*Given information:*
━━━━━━━━━━

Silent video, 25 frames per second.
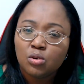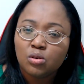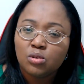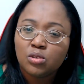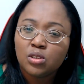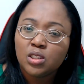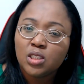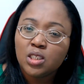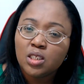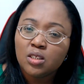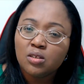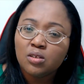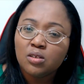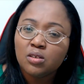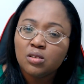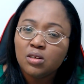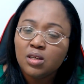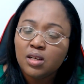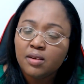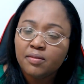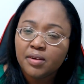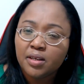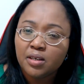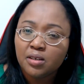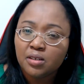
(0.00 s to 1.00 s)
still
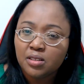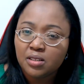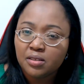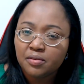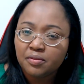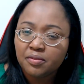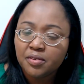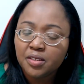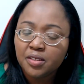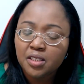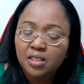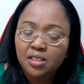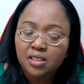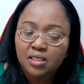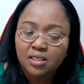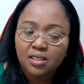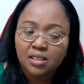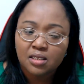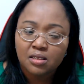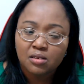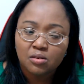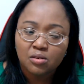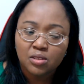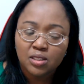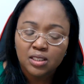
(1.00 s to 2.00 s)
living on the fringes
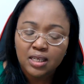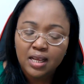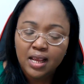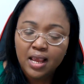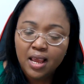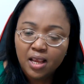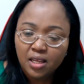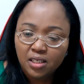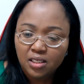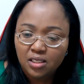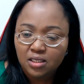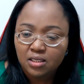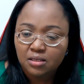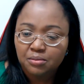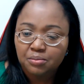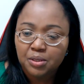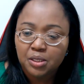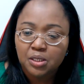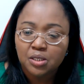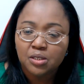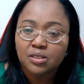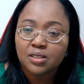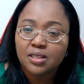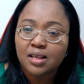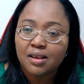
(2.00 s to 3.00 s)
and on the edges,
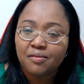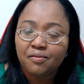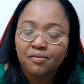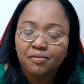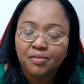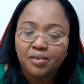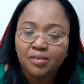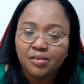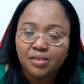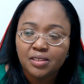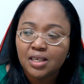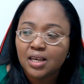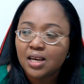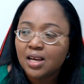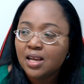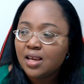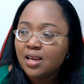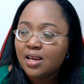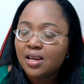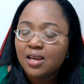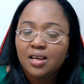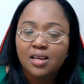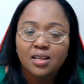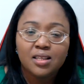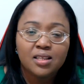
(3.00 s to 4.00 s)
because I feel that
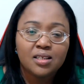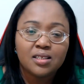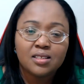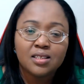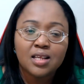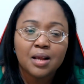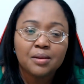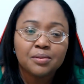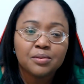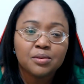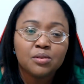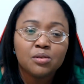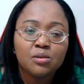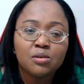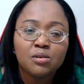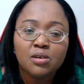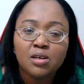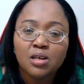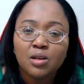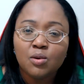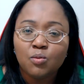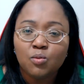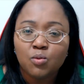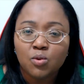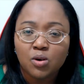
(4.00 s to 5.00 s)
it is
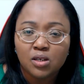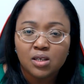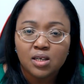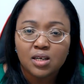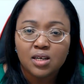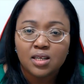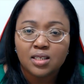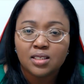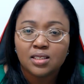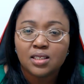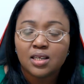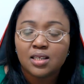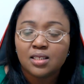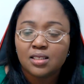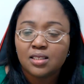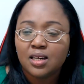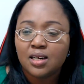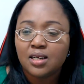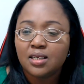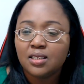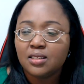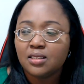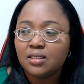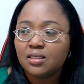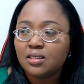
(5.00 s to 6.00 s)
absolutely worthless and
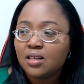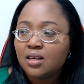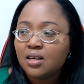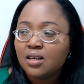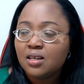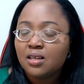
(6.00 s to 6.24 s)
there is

━━━━━━━━━━

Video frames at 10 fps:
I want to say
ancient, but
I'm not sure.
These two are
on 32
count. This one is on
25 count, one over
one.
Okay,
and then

━━━━━━━━━━

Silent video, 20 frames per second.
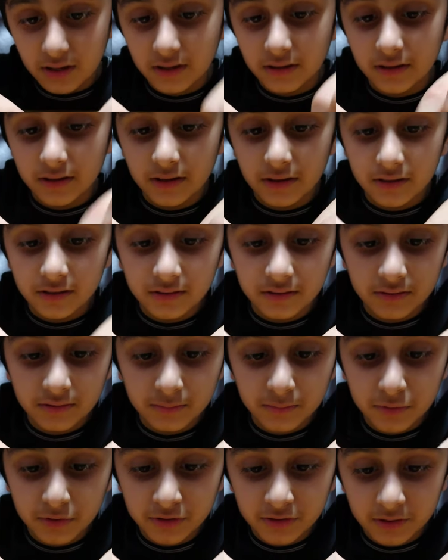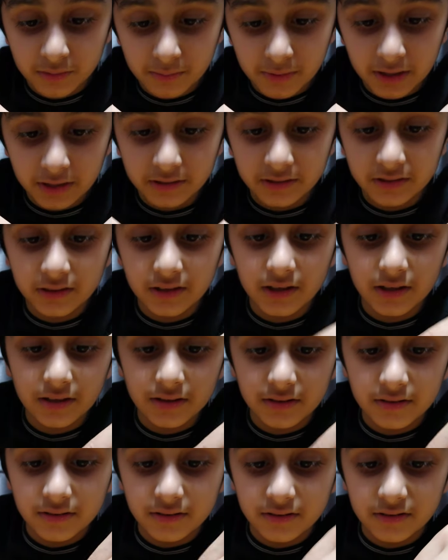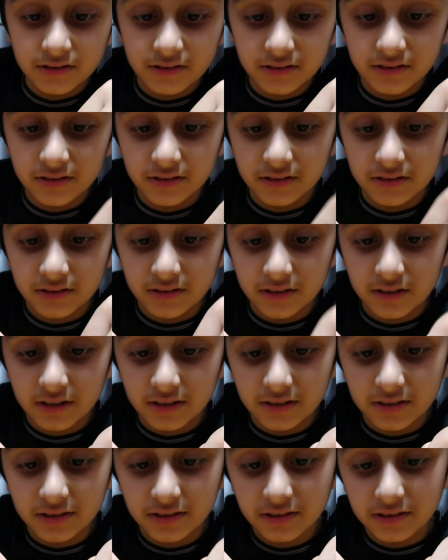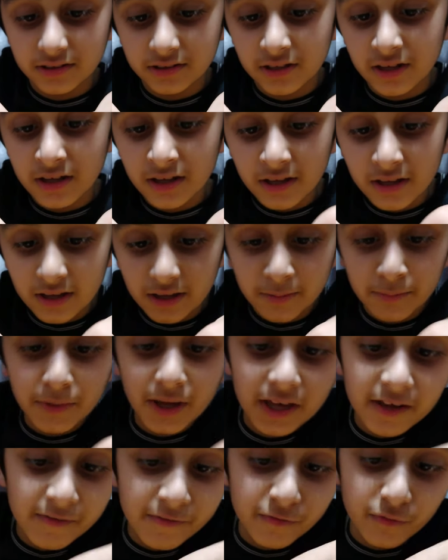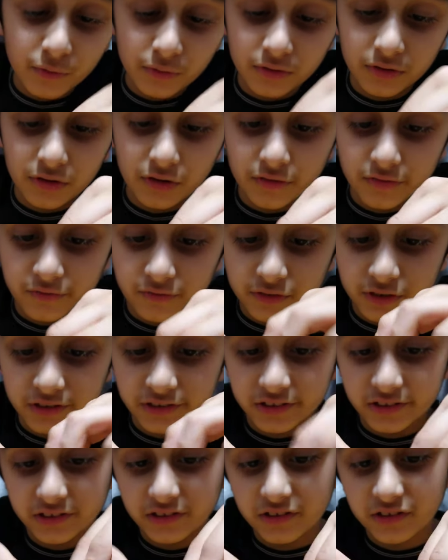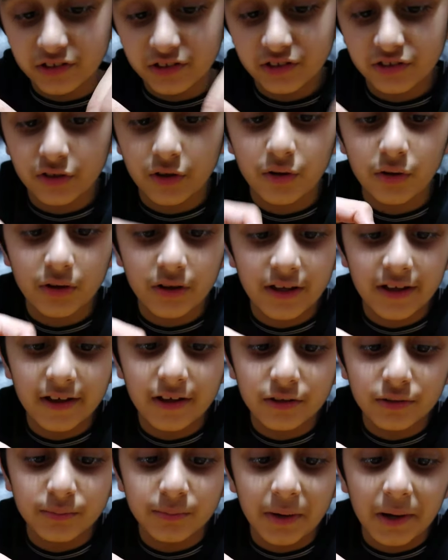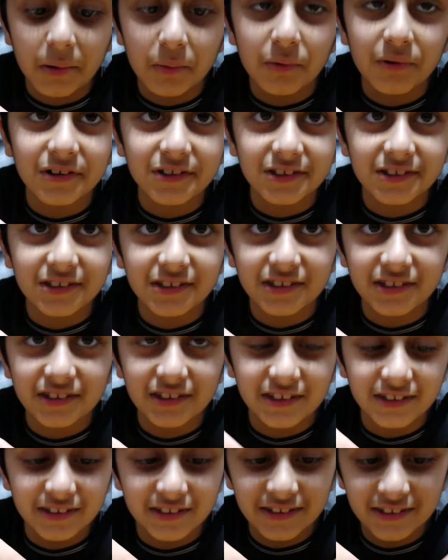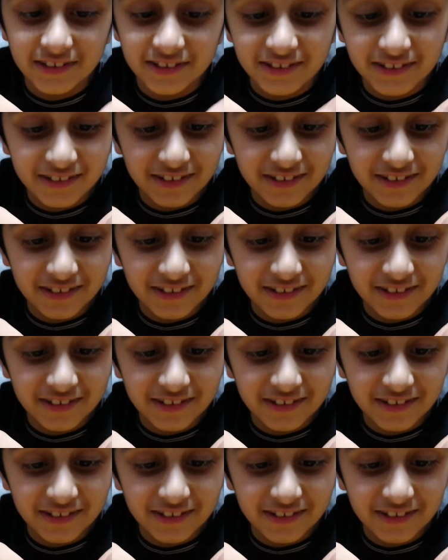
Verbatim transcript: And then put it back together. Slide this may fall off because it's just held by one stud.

━━━━━━━━━━

*Task directions:* Restate the lines above from the one containing "Silent video, 20 frames per second." through the one containing "Verbatim transcript: And", inclusive, exactly and without pictures.

*Result of this task:*
Silent video, 20 frames per second.
Verbatim transcript: And then put it back together. Slide this may fall off because it's just held by one stud.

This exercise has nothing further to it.